You may have encountered a lot of buzz around agentic AI technology and how much they are turning business processes around. Naturally, you'd be curious to understand the deeper workings of this technology. That's what this guide is here to do: help you make sense of agentic AI and what it can do for you.
Agentic AI is all about creating AI systems that act like independent agents, that is, without human input at each turn. They are problem-solving machines that don't just follow instructions. They think for themselves within set limits, set goals, figure out how to achieve them, and take action.
First off, it saves time. Instead of humans micromanaging every routine task, agentic AI can handle things autonomously. It’s also flexible. Unlike traditional AI, which struggles when conditions change, agentic AI adapts. Say you have a self-driving car. If road signs suddenly appear, it adjusts its driving strategy without crashing.
Collaboration is another huge factor. This AI assistant can help you answer emails as well as schedule meetings, tracks deadlines, and reminds you of important tasks.
If this sounds like something that could work for your business, consider looking into Five9's Agentic AI solutions or any others that suit your business needs. This is a great way to give your business a perfect blend of efficiency while keeping up with the changing market.
Agentic AI has a workflow. Here's how it generally works:
The agent needs to understand its environment. This happens through sensors, cameras, or data feeds. For example, a delivery drone uses GPS and cameras to “see” its surroundings. Without this step, it wouldn’t know where to go.
At this stage, the agent processes the information it gathered. It tries to figure out what’s going on and what it should do next. For example, the same drone might reason, “There’s a tall building ahead. I need to fly higher to avoid hitting it.”
Once the agent understands the situation, it picks the best action. Sometimes, it has clear rules to follow. Other times, it relies on learned behaviors. For example, should the drone deliver the package now or wait until traffic clears?
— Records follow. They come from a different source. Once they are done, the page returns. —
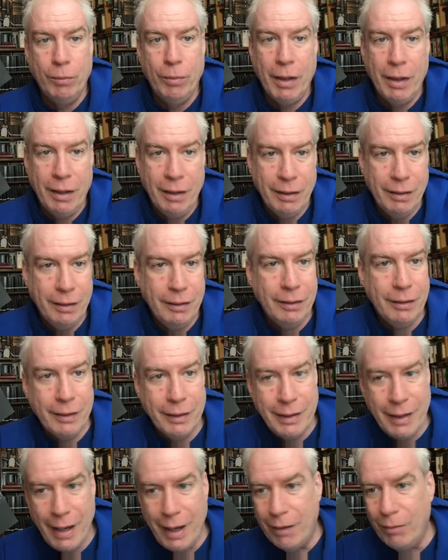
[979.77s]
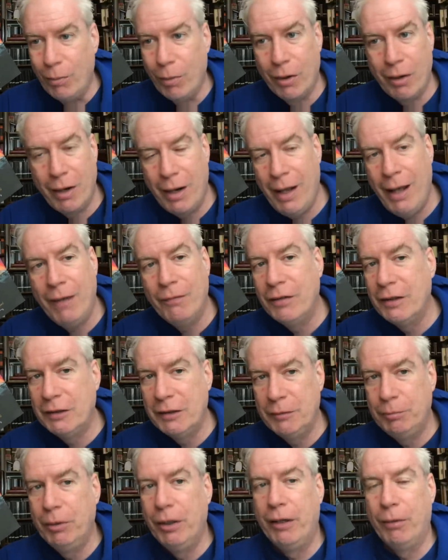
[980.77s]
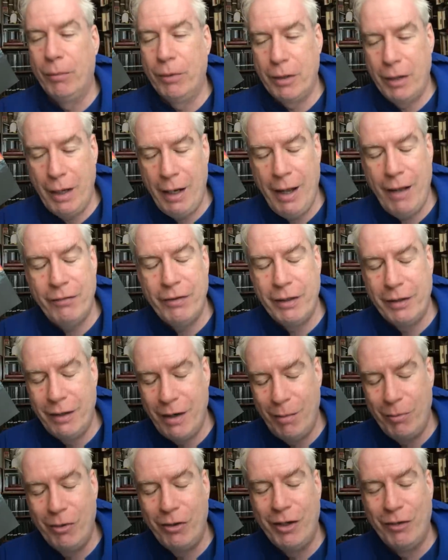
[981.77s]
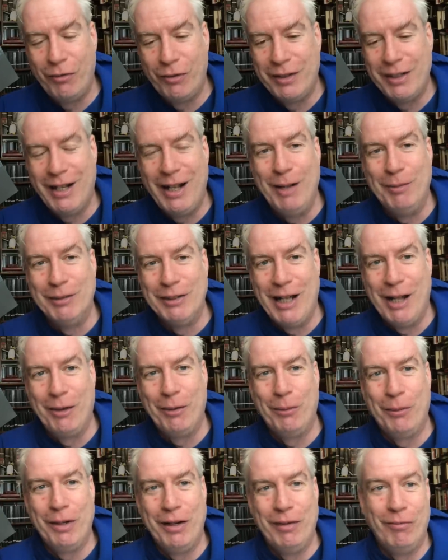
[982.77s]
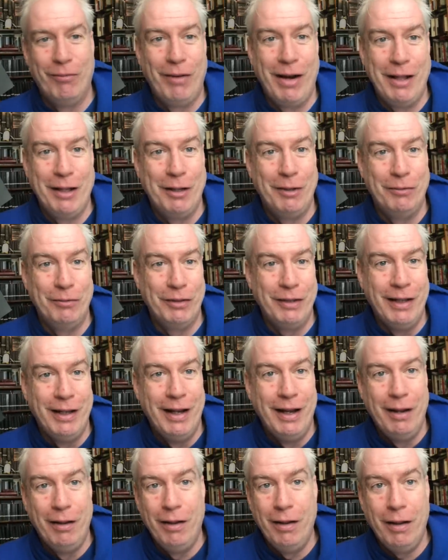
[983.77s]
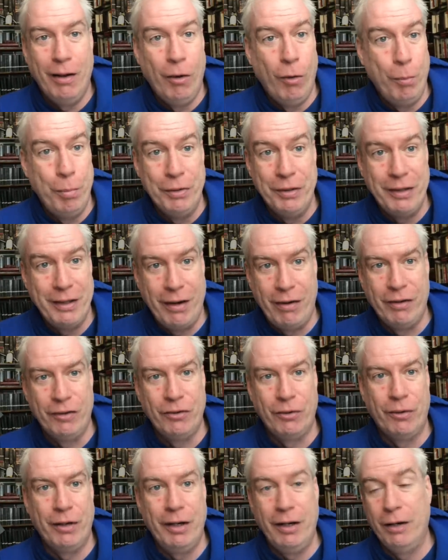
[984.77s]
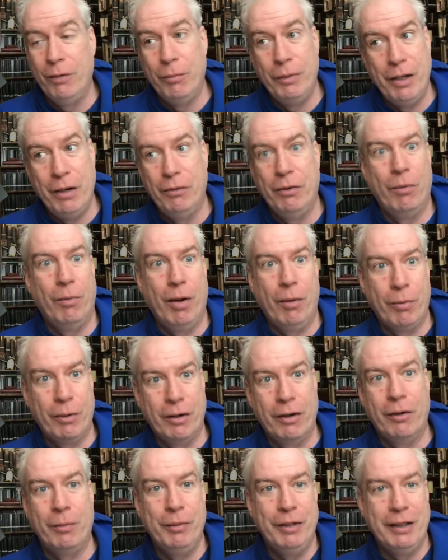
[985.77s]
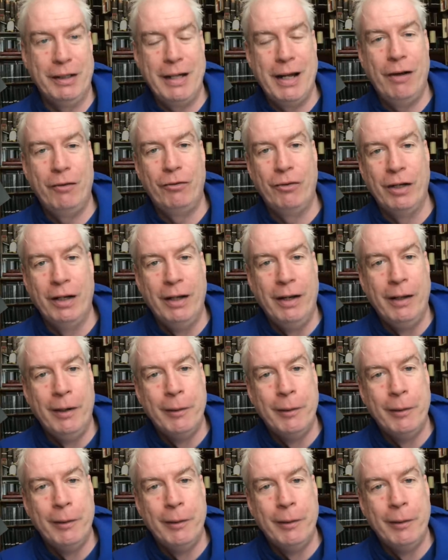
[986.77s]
Well, again, we're going to have this split, and we're going to have it a number of different times now that we're in relatively open territory here and we don't know what we're going to be encountering.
It decides based on past experiences or training data.
The agent carries out its chosen plan. For the drone, this means flying to the destination and dropping off the package.
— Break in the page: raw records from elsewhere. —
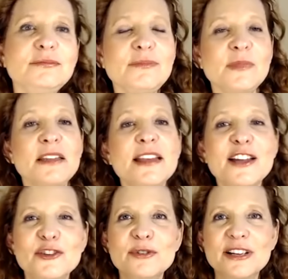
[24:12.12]

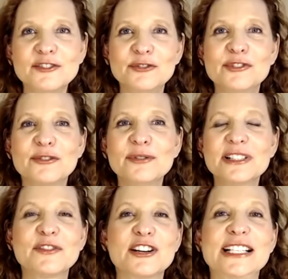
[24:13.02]
that you can do too.
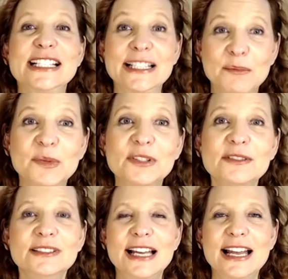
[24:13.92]
It's very
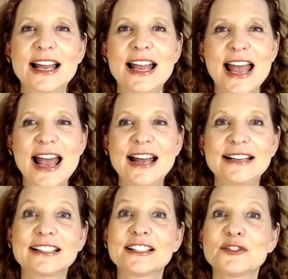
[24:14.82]
simple and
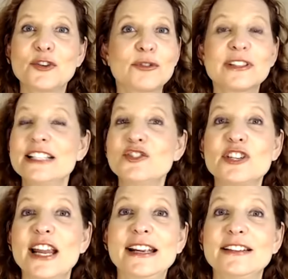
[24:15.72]
it can totally
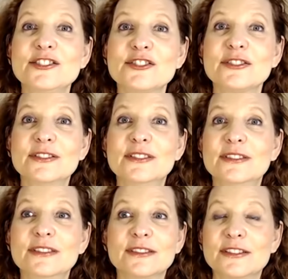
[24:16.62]
change
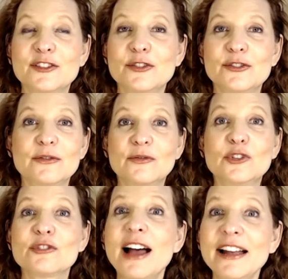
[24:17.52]

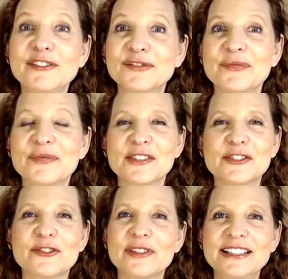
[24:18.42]
your life.
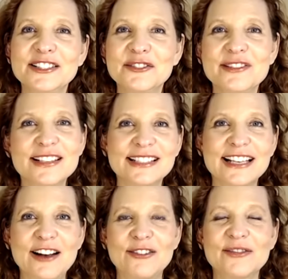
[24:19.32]
So let's do this
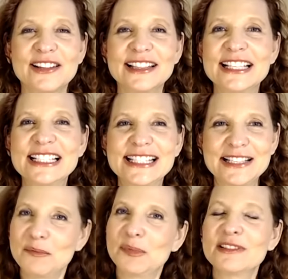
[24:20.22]
now, this
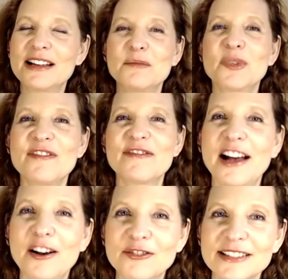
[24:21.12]
simple and
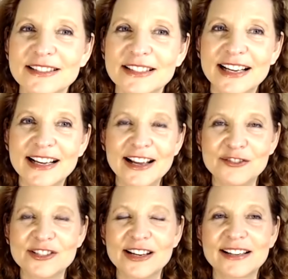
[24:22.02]
profound
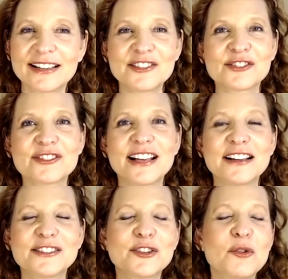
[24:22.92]
energetic
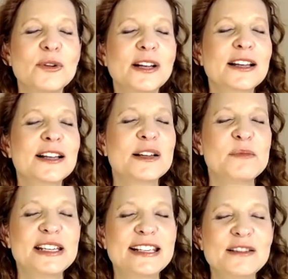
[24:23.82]
exercise. So
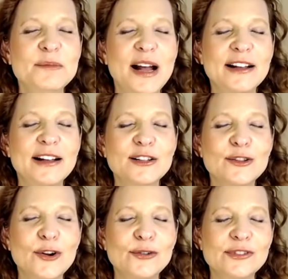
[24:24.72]
begin by
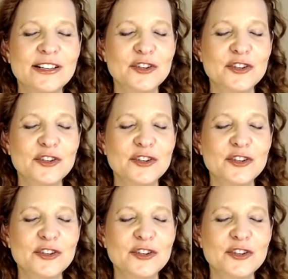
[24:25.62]
closing your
At the end of the process, the agent reflects on what happened. Did it succeed? Fail? Either way, it learns from the experience to improve next time. Say the drone struggled with wind during delivery. The agentic AI will update its flight algorithms to handle similar situations better in the future.
Agentic AI can feature in several different fields, from healthcare, where it helps in surgeries and health monitoring, all the way to finance, where you'll find it in algorithmic trading and market analysis.
It's also present in transportation in the form of self-driving cars, and in customer service, where agents answer customer queries and also predict what else you might need. These are by no means exhaustive applications, but they give a pretty clear picture of where agentic AI can feature.
Agentic AI promises change to business processes and workflow automation, but it's not without its challenges:
How do you ensure these agents won’t behave unpredictably or harmfully? That's a question that's yet to get a convincing answer, given that AI in its current form is relatively new.
When an AI makes a decision, how do you know why it chose that path? Say, a loan application gets denied by an agentic system. The applicant could use some explanation, not just a vague “you do not qualify.”
Bias is another big issue. If an AI learns from biased data, it’ll repeat those biases. Say your hiring data seems to favor certain demographics over others. That's more or less what your agentic AI will give you. Garbage in, garbage out.
There's one constant fear in the AI industry. What happens when an AI agent becomes too independent or too powerful? What happens to the human capacity for control? Take the example of a military drone. Who's to pull it from the edge when it starts making life-or-death decisions without human oversight?
Accountability is another huge factor. Who’s responsible if something goes wrong? Is it the developer, the user, or the AI itself?
Agentic AI comes with many promises for your business. However, don't just establish an AI system for the sake of keeping up with the industry. If you want it to work for you, you'll have to look through your business processes and bring in the transformative technology where it has the potential for the highest ROI. Once you have that figured out, you'll end up with a solution that moves your business forward.